With the Taum Sauk dam breaking, the resulting effects could be a lemons-to-lemonade opportunity for the community by providing educational outreach for those wanting to study the after effects. I would imagine that there are geology and environmental, not to mention other departments, at colleges for hundreds of miles around that would love the opportunity to send classes to the area to get field research. A huge chunk of the mountain was taken down to bedrock, providing a unique opportunity to get a first hand look at the geology of the Ozarks. How an event like this can impact on the environment, possible field studies for engineering students and so on could be a way of bringing in significant numbers of people to help offset some of the losses due to reduced tourism.

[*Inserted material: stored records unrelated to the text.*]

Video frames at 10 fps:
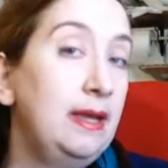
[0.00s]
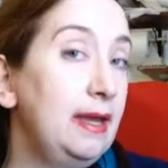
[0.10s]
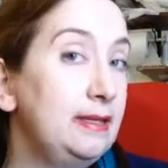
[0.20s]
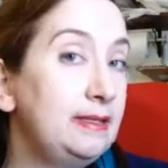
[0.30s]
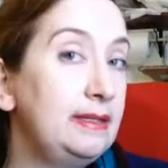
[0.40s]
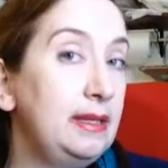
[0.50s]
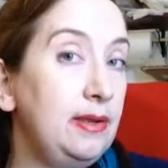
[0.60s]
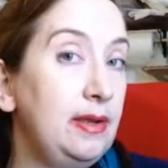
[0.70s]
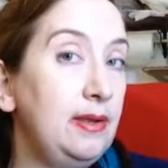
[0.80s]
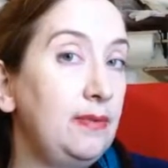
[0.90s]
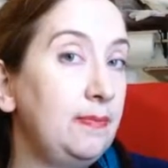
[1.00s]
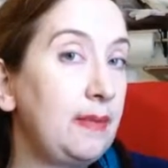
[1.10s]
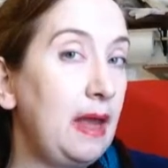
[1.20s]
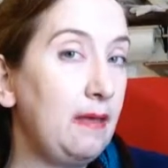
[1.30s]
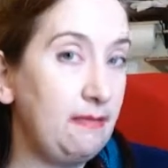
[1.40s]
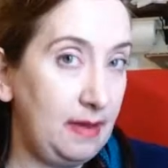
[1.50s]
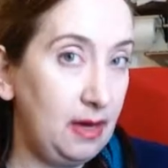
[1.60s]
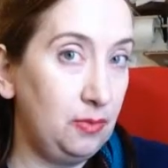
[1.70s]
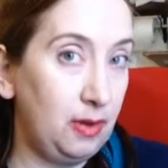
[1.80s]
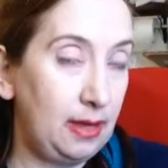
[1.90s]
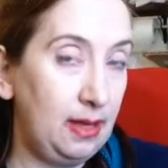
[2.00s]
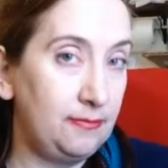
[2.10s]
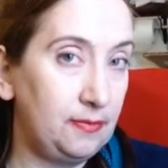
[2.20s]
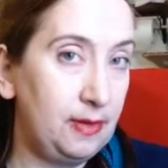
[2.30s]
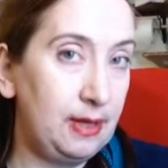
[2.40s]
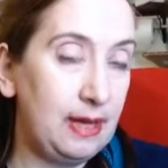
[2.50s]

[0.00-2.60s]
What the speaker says: and see how that'll work out for it.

Heck, refocused in this manner, the event could even be a boon to tourism.

More than that, the effects from the dam break could have served as a bridge between the local communities–nestled in their river-based valleys, surrounded by the gentle beauty of cell and satellite signal-destructing hills–and the wider world. Instead, the money is being spent on ad campaigns for a local hospital, and a new road grader, I believe it was.

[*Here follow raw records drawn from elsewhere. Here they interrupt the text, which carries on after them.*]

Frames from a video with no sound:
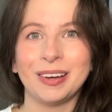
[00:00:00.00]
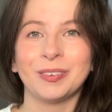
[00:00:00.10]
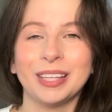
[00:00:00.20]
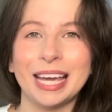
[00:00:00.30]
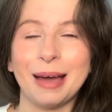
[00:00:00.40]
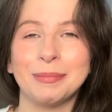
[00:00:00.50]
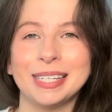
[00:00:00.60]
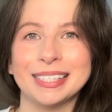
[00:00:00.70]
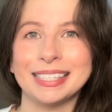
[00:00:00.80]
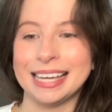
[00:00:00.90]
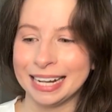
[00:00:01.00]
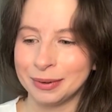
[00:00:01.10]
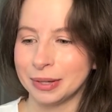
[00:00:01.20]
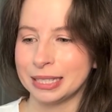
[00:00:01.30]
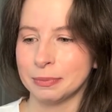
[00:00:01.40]
Really happy to see
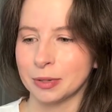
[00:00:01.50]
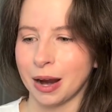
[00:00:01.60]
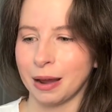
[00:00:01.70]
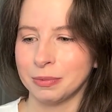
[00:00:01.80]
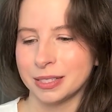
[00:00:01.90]
anyone subscribe.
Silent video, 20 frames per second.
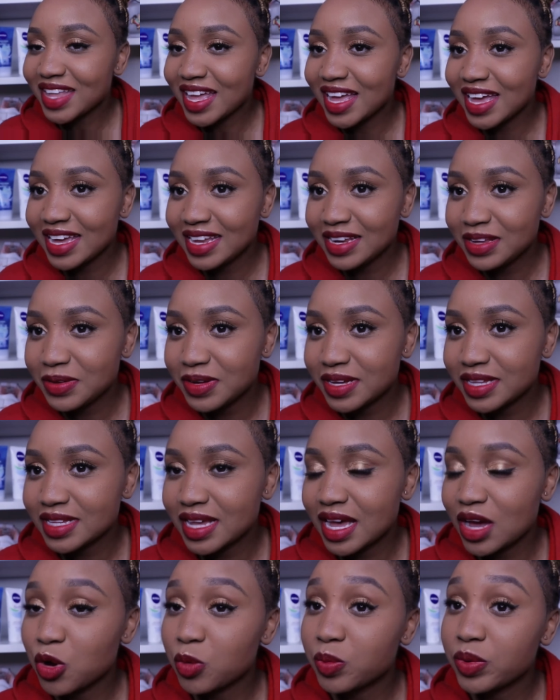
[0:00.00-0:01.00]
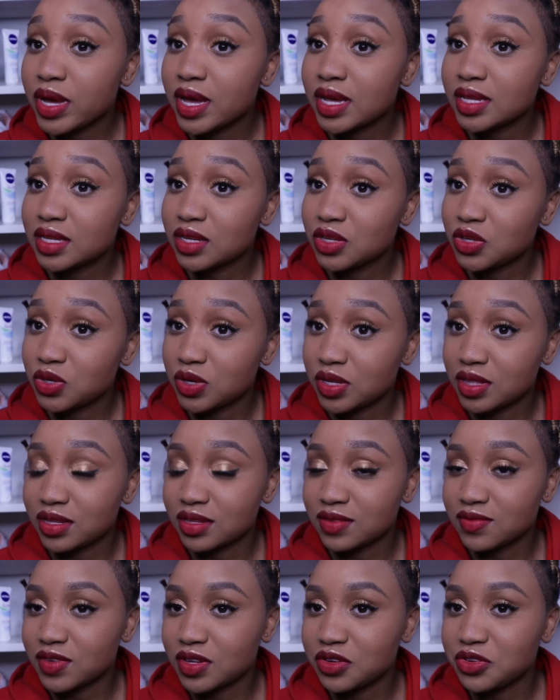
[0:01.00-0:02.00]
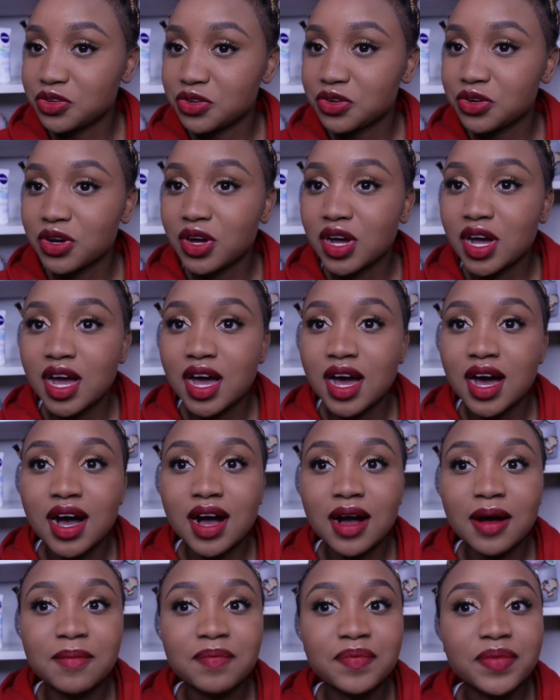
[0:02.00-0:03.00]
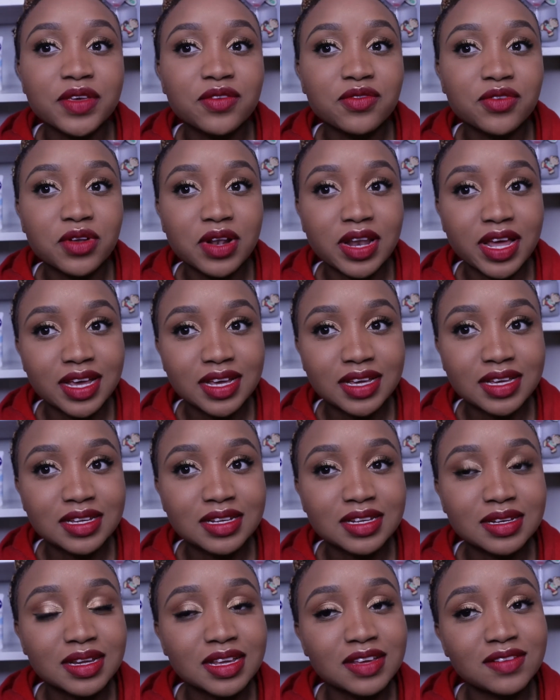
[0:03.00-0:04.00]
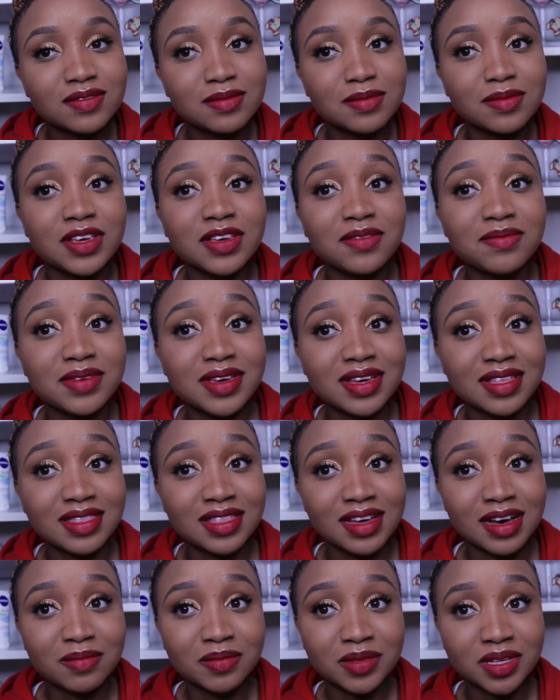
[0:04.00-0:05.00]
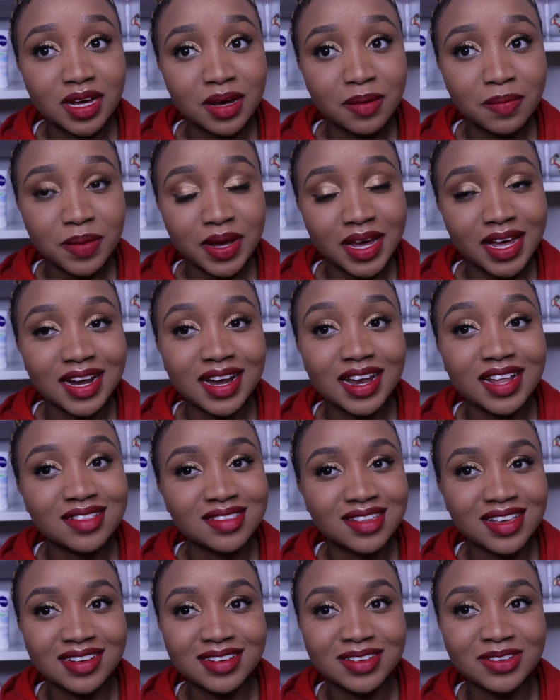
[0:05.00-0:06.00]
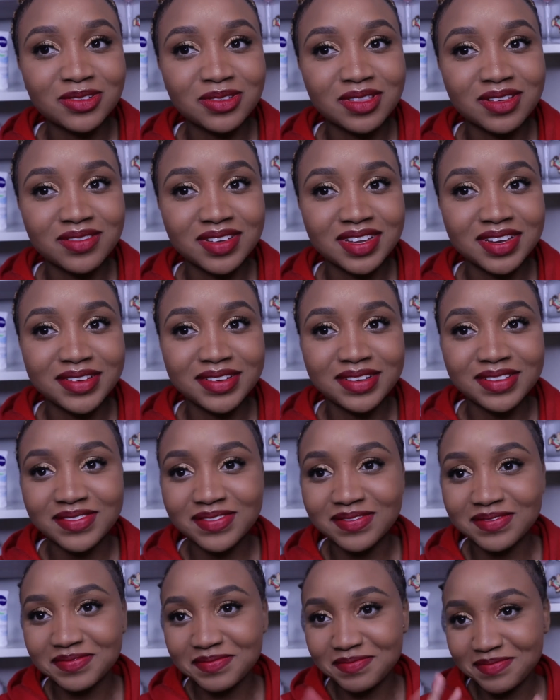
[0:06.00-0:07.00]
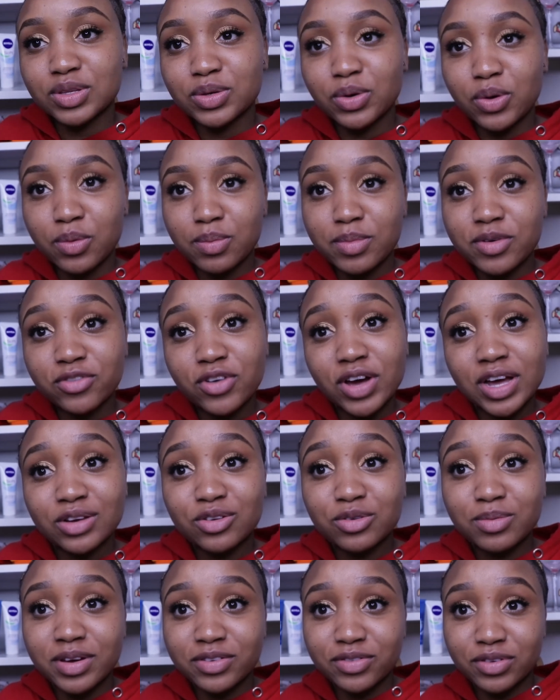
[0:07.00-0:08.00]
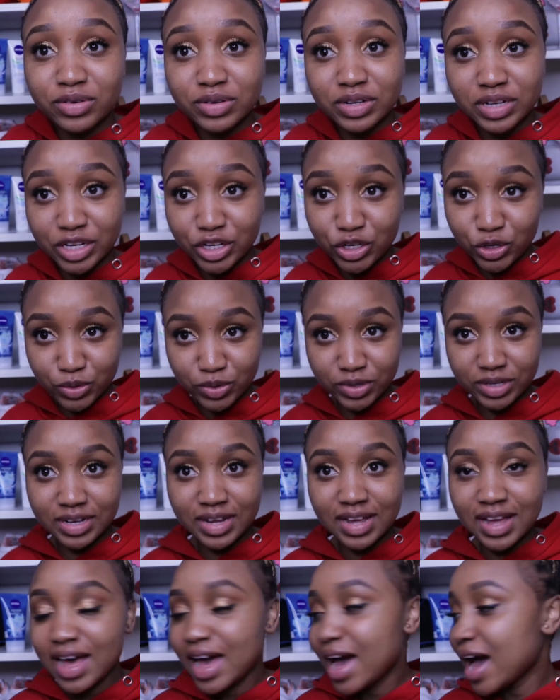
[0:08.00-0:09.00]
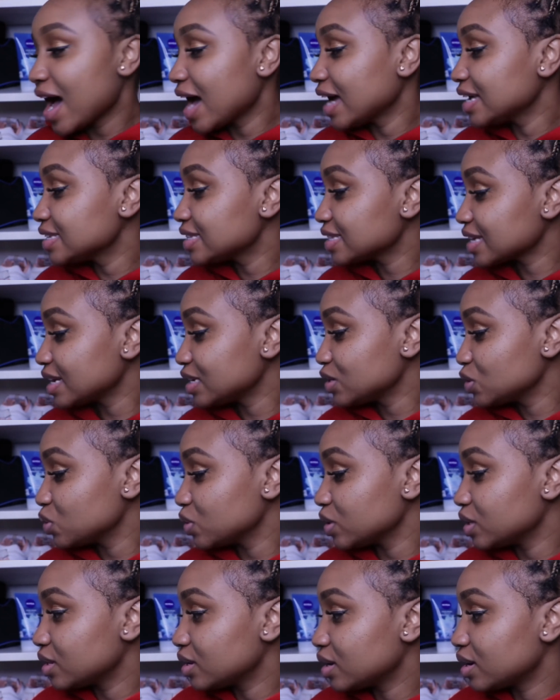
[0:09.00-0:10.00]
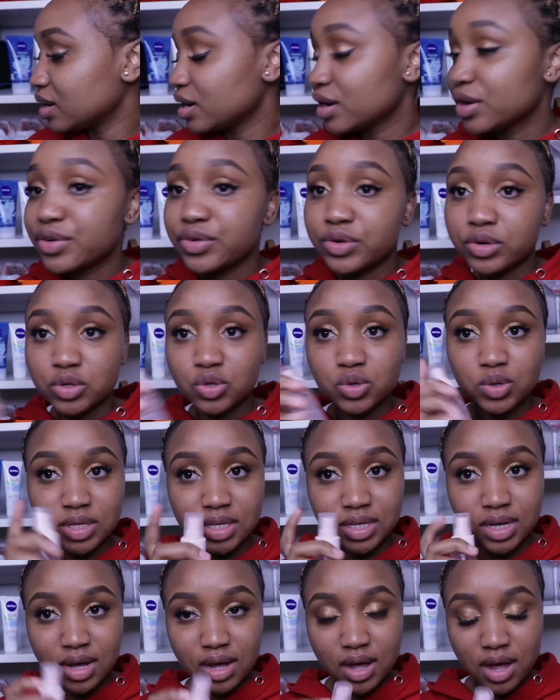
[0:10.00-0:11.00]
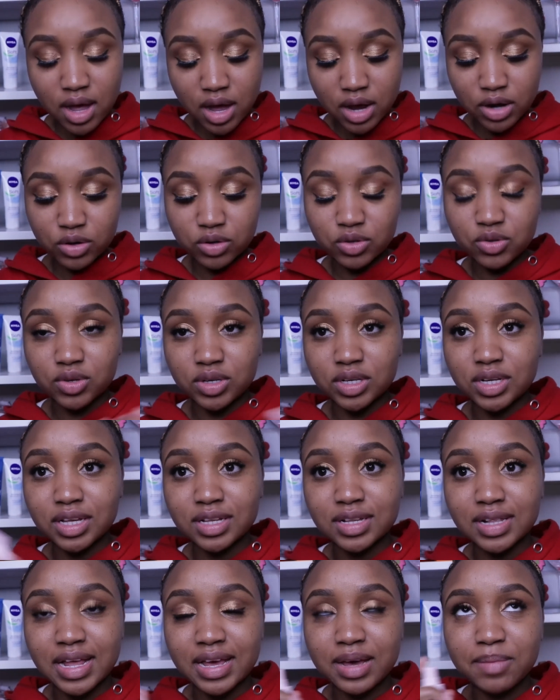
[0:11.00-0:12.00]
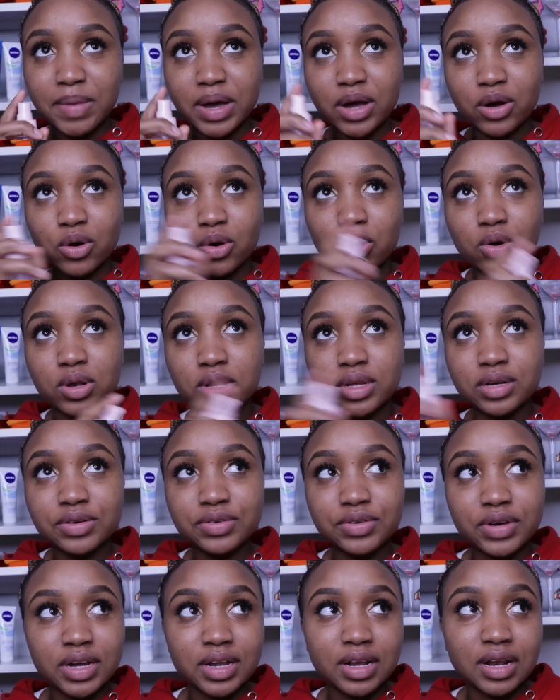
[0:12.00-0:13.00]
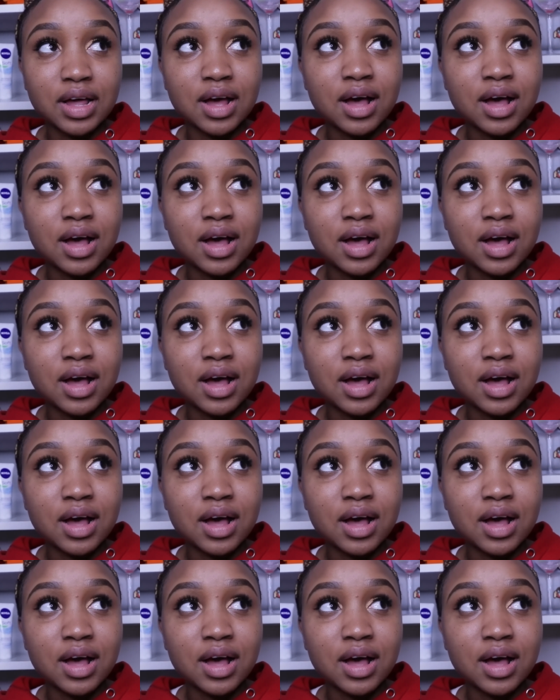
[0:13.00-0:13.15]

Anyways, I hope you guys enjoyed this video. If you like it, give me a thumbs up and let's get into the video. So before I do my foundation, I start with rose water. Rose water is like my holy grail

The area still has this opportunity, but one thing efforts like this need are reliable access to the internet. In particular, having access to the internet would allow those with physical challenges to participate, vicariously, in the researches.

In addition, having access to the internet would enable the small companies, shops, campgrounds, restaurants, and artists in the area to expand their internet-enabled outreach. Right now, phone modem access is not effective when monitoring store transactions, or loading higher resolution photographs–or for communicating, providing videos, or any of the other new media that’s become so important to today’s businesses.

Then there’s the ability to offer broadband internet access to tourists in the area–perhaps even a wireless network at Johnson’s itself. This would certainly be compatible with the plans for the re-building of Johnson’s, with its dual research and education centers.

What could it have done for the students to take the place of their new roof? Open up a vista of internet taught classes that are just now starting to be offered to students across the state. That’s what was confusing about rejecting this choice, because Missouri prides itself on the advances made in remote teaching. Instead of a roof, which will go leaky in five years, give them the world. And don’t worry: it’s not all porn.

Better yet: give them both. What would the school had done if the dam hadn’t broke? Then that’s what the school should do now, and let the ‘windfall’ money go to efforts that build to the future, rather than be used to smooth gaps in the a funding system that’s obviously broken.

Oh there is money set aside for tourism outreach. A hundred grand. If the organization that manages this is the same one that led previous efforts, all I can say is: what a waste. This strikes me as more an effort to enrich a few, while the many are still dangling, caught out by Community and Government Leaders who Know Best.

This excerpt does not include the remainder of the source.